Manche Sätze altern richtig schlecht. Da boten etwa Herbert Hainers Worte Ende März im kicker- Interview ein äusserst anschauliches Beispiel. Als «klasse» lobte der Präsident des FC Bayern die Arbeit seines Trainers Julian Nagelsmann, ohnehin betrachte man diese als «Langzeitprojekt». 4 Tage später wurde Thomas Tuchel als neuer Übungsleiter an der Säbener Strasse vorgestellt. Nagelsmann weilte derweil in den Skiferien.
Ein moralisch fragwürdiger und finanziell anstrengender Schritt, der die Münchner angesichts der «gefährdeten Saisonziele» wieder auf Kurs bringen sollte. Um mit der erfolgsverwöhnten Truppe das Triple weiter im Visier behalten zu können, setzte man in den «Wochen der Wahrheit» auf Trainerfuchs Tuchel.
Angst vor erster titelloser Saison seit 11 Jahren
Keine drei Wochen später bleibt dem FCB wohl nur noch die Chance auf den 11. Meistertitel in Serie. Doch auch dort herrscht aktuell kaum mehr gekannte Spannung, Dortmund lauert nur zwei Punkte hinter dem Branchenprimus.

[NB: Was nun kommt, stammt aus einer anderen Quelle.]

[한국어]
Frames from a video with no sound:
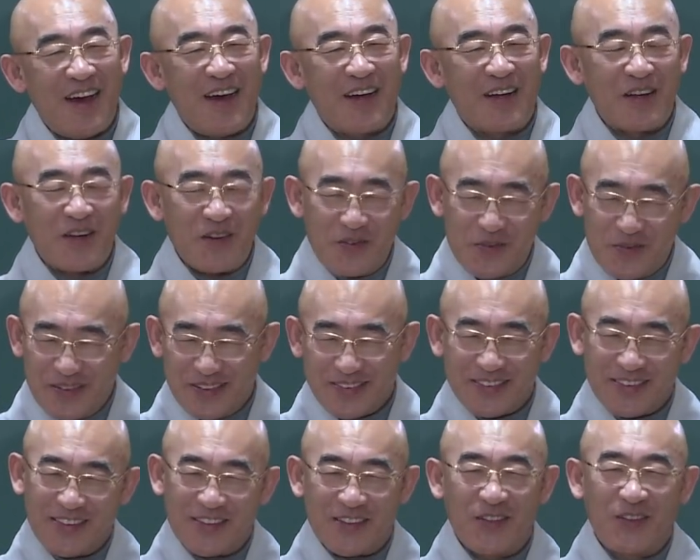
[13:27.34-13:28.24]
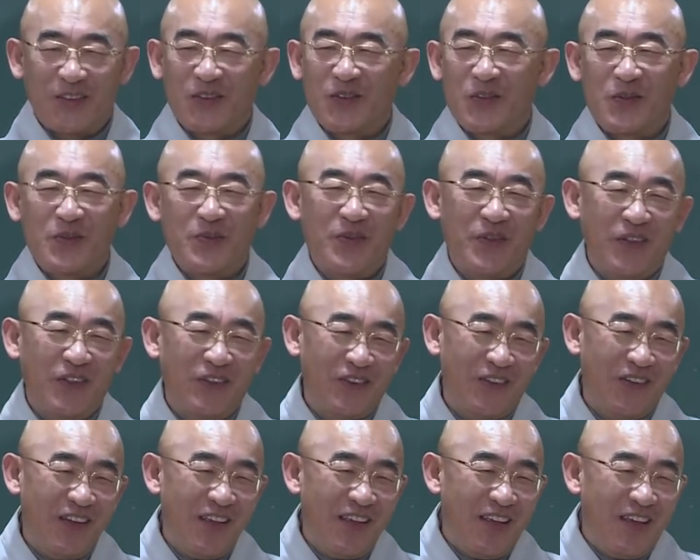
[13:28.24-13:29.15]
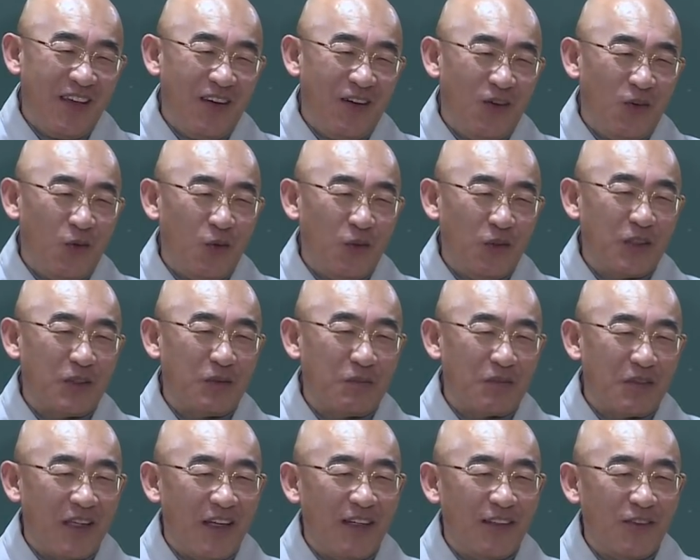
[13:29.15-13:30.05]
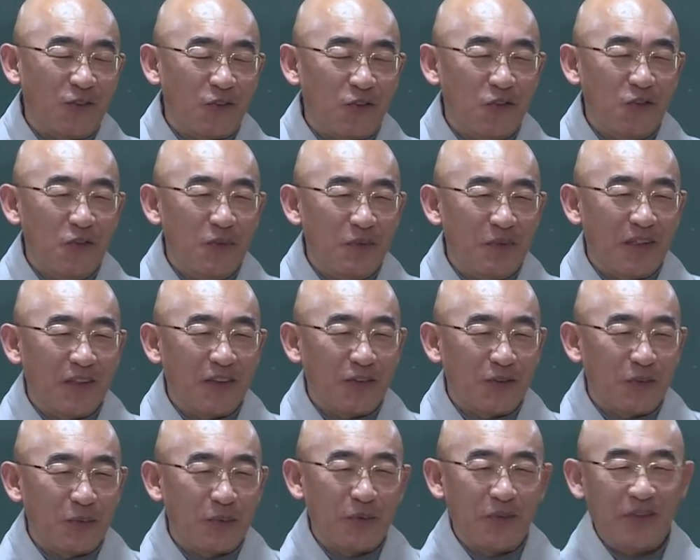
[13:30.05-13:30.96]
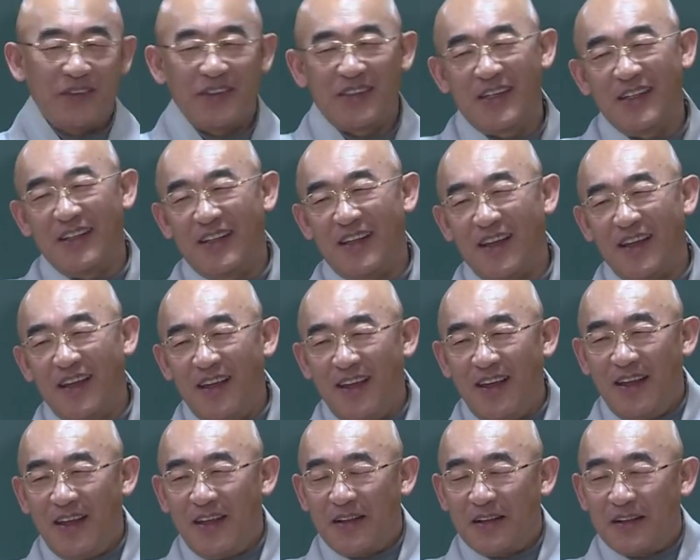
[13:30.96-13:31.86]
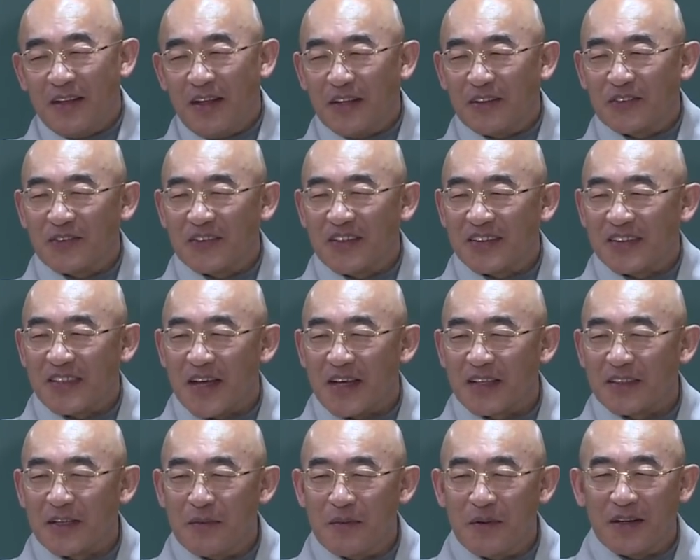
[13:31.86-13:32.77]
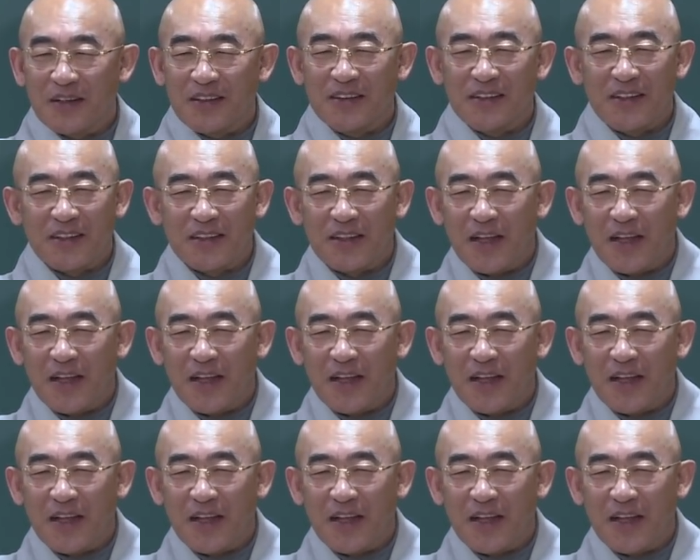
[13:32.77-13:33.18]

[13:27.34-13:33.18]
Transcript: 아래로 봤어요. 겉으로 보여도 50대 한 중후반으로 보여요. 근데 나중에 상담하는데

Nach dem Aus im DFB-Pokal-Viertelfinal gegen den SC Freiburg braucht es in der Champions League nicht weniger als ein Fussballwunder, um nach der 0:3-Hypothek aus dem Hinspiel bei Manchester City doch noch den Halbfinal zu erreichen. Es droht an der Isar also die erste titellose Saison seit 2011/12, als man das tragische «Vize-Triple» holte.
Oliver Kahn jedoch forderte von seinen Stars unmittelbar nach der Niederlage Durchhaltewillen. «Es sieht nicht so gut aus, nur ich habe im Fussball schon Unglaubliches erlebt. Es ist immer alles möglich», sagte der Vorstandschef. «Wir haben die Pflicht, in diesem Rückspiel noch einmal alles reinzuwerfen. Um unseren Fans auf der ganzen Welt zu zeigen, dass wir eben nicht aufgeben.»
Tuchel pflichtete ihm bei: «Es ist erst zu Ende, wenn man unter der Dusche ist. Wenn wir isoliert auf das Ergebnis schauen, scheint es unmöglich. Aber wir werden es nicht herschenken. Dafür sind wir viel zu angefressen und viel zu sauer.»
Und doch kann man bereits konstatieren: Die Wochen der Wahrheit brachten den Münchnern statt dem erhofften Erfolg einige fundamentale Erkenntnisse. Dass sich Siege nicht einfach kurzfristig kaufen lassen. Oder dass es in der Offensive an Durchschlagskraft fehlt ohne den abgewanderten Robert Lewandowski – zumindest, wenn Eric Maxim Choupo-Moting wie derzeit gerade verletzt ausfällt.